Machine learning applications for longitudinal electronic health records often forecast the risk of events at fixed time points, whereas survival analysis achieves dynamic risk prediction by estimating time-to-event distributions. Here, we propose a novel conditional variational autoencoder-based method, DySurv, which uses a combination of static and longitudinal measurements from electronic health records to estimate the individual risk of death dynamically. DySurv directly estimates the cumulative risk incidence function without making any parametric assumptions on the underlying stochastic process of the time-to-event. We evaluate DySurv on 6 time-to-event benchmark datasets in healthcare, as well as 2 real-world intensive care unit (ICU) electronic health records (EHR) datasets extracted from the eICU Collaborative Research (eICU) and the Medical Information Mart for Intensive Care database (MIMIC-IV). DySurv outperforms other existing statistical and deep learning approaches to time-to-event analysis across concordance and other metrics. It achieves time-dependent concordance of over 60% in the eICU case. It is also over 12% more accurate and 22% more sensitive than in-use ICU scores like Acute Physiology and Chronic Health Evaluation (APACHE) and Sequential Organ Failure Assessment (SOFA) scores. The predictive capacity of DySurv is consistent and the survival estimates remain disentangled across different datasets. Our interdisciplinary framework successfully incorporates deep learning, survival analysis, and intensive care to create a novel method for time-to-event prediction from longitudinal health records. We test our method on several held-out test sets from a variety of healthcare datasets and compare it to existing in-use clinical risk scoring benchmarks.

Figures (4)

• Figure 1: (a) Description of the proposed DySurv framework using longitudinal EHR data for dynamic risk prediction instead of fixed-point event classification. The patient stay consists of measurements until $t_{j}$ as the last measurement recorded in the observation window. The orange marker states how much of the longitudinal data, i.e., how many timestamps are used in the model learning process. The red marker indicates how many timestamps into the future the model estimates the risk of death. In the first instance of classical machine learning, only the most recent timestamp measurement is used to predict the risk of death at a fixed time point in the future at a prediction window distance (except for Gaussian processes). For deep learning classification, by using LSTMs, we can learn from the entire patient longitudinal measurement but only estimate the risk of death at a fixed timepoint, hence the observation window is fully orange, but only one of the prediction window timestamps is red. DySurv uses all of the available longitudinal data to predict risk dynamically, ie. at all reasonable times into the feature.

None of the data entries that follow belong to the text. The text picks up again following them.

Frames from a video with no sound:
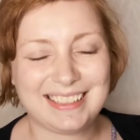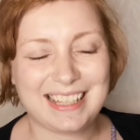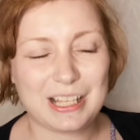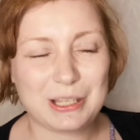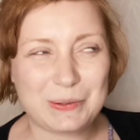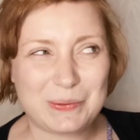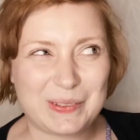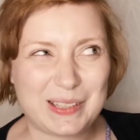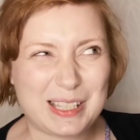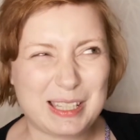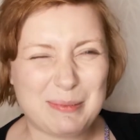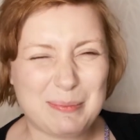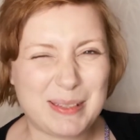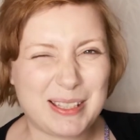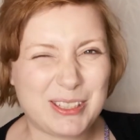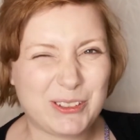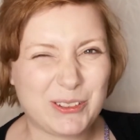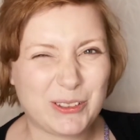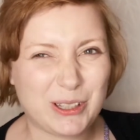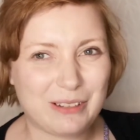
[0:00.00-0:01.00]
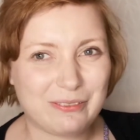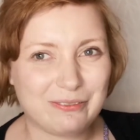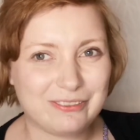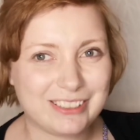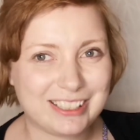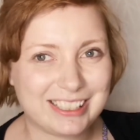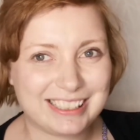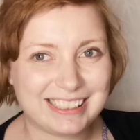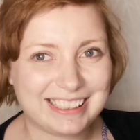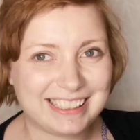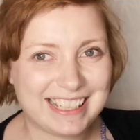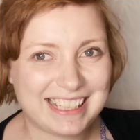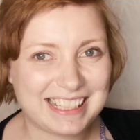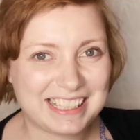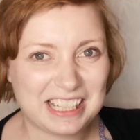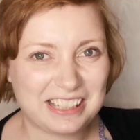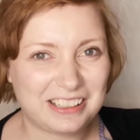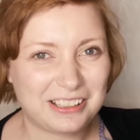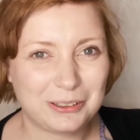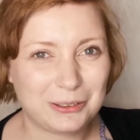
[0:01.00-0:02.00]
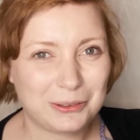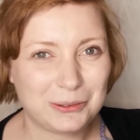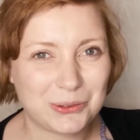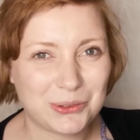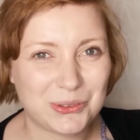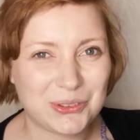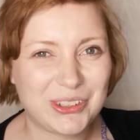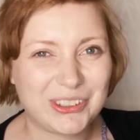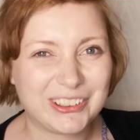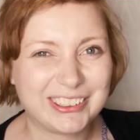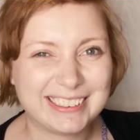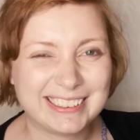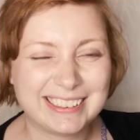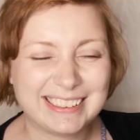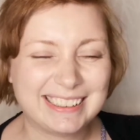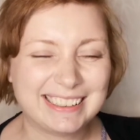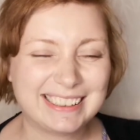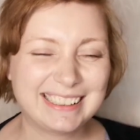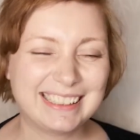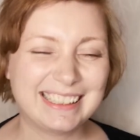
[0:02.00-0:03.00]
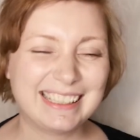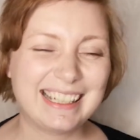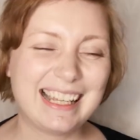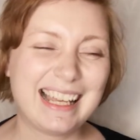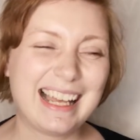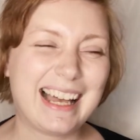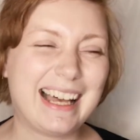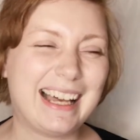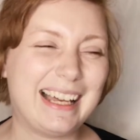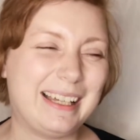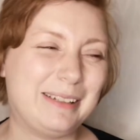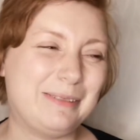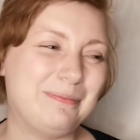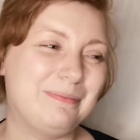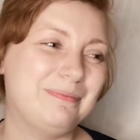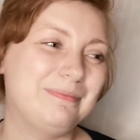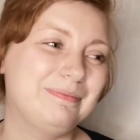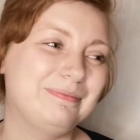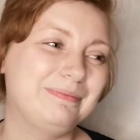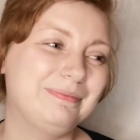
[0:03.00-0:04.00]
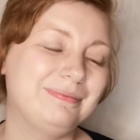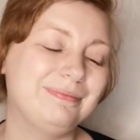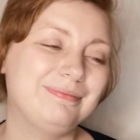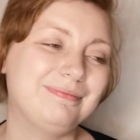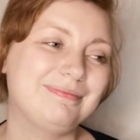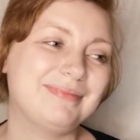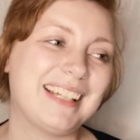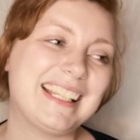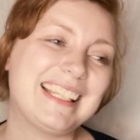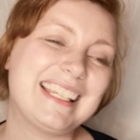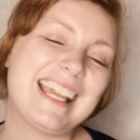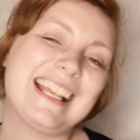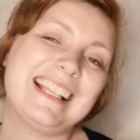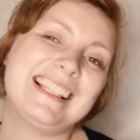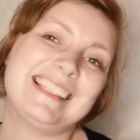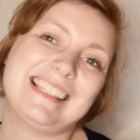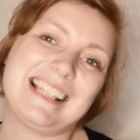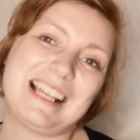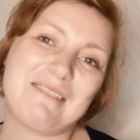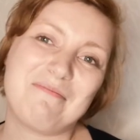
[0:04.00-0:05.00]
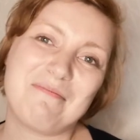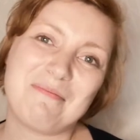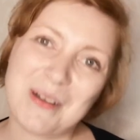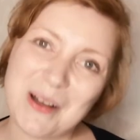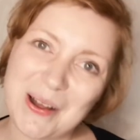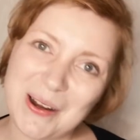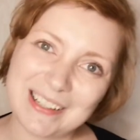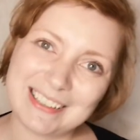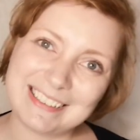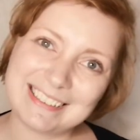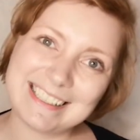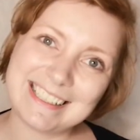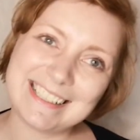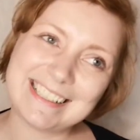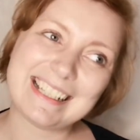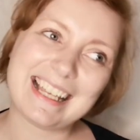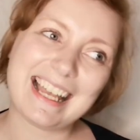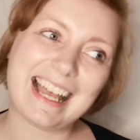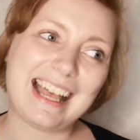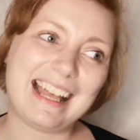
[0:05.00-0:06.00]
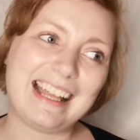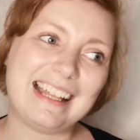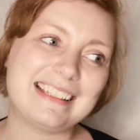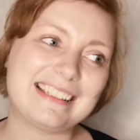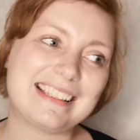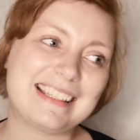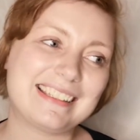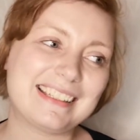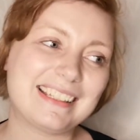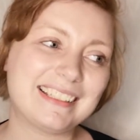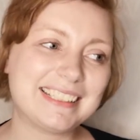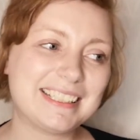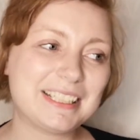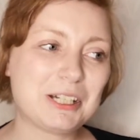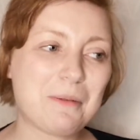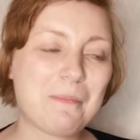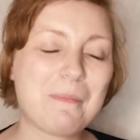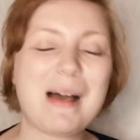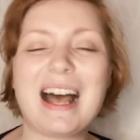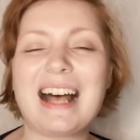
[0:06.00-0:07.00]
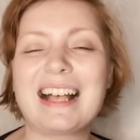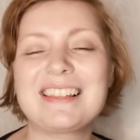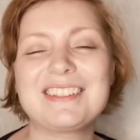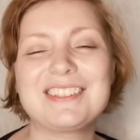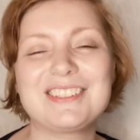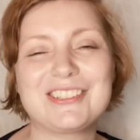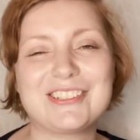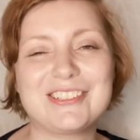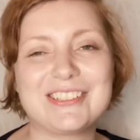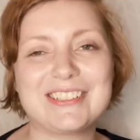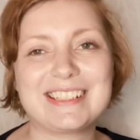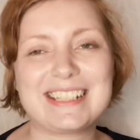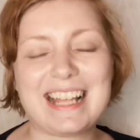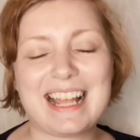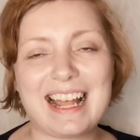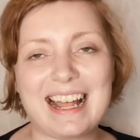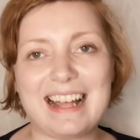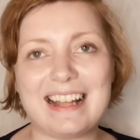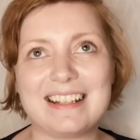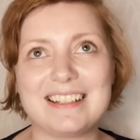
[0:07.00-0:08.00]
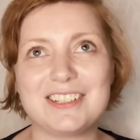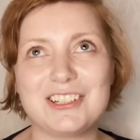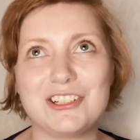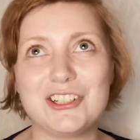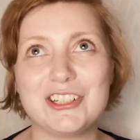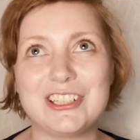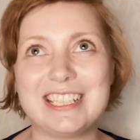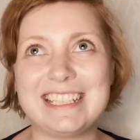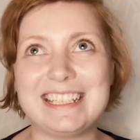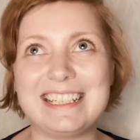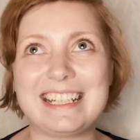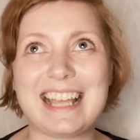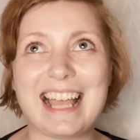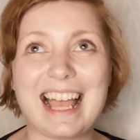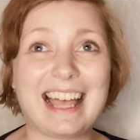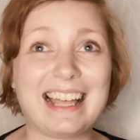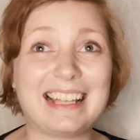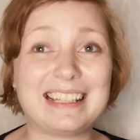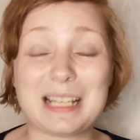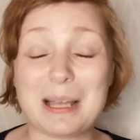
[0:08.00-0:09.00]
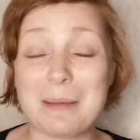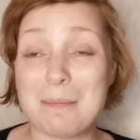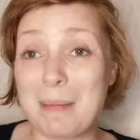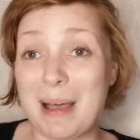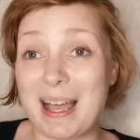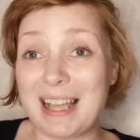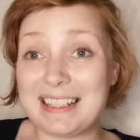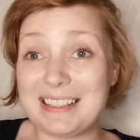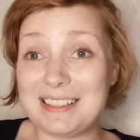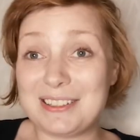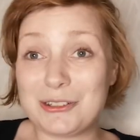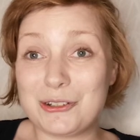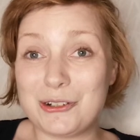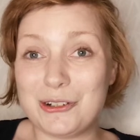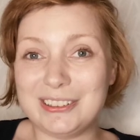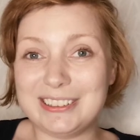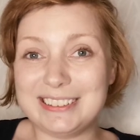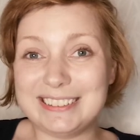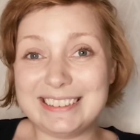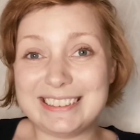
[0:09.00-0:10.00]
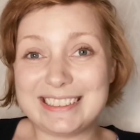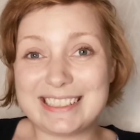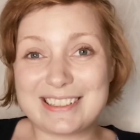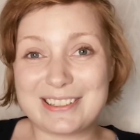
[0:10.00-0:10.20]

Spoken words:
I don't like to be too confident in case anything goes wrong. Um, and yes, I'm married and studying a master's at uni, and I'm back in Scotland.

• Figure 2: Survival curves (estimate of survival probability over time) for benchmark datasets by DySurv across different samples. DySurv provides discrete estimates over time and additional interpolation was applied. Dots correspond to true event times which were predicted correctly by DySurv.
• Figure 3: The set of survival curves for the MIMIC-IV ICU EHR dataset as generated by DySurv shows extrapolation of risk across different patients as compared to static and time-series feature sets. Dots correspond to true event times which were predicted correctly by DySurv.
• Figure 4: Comparison of DySurv at 24-hour prediction with existing ICU survival scores and deep learning survival models on MIMIC-IV using (a) AUROC and (b) Sensitivity and c) AUPRC. APACHE IV was only able to be retrieved from MIMIC-IV and SOFA score was calculated from the eICU dataset.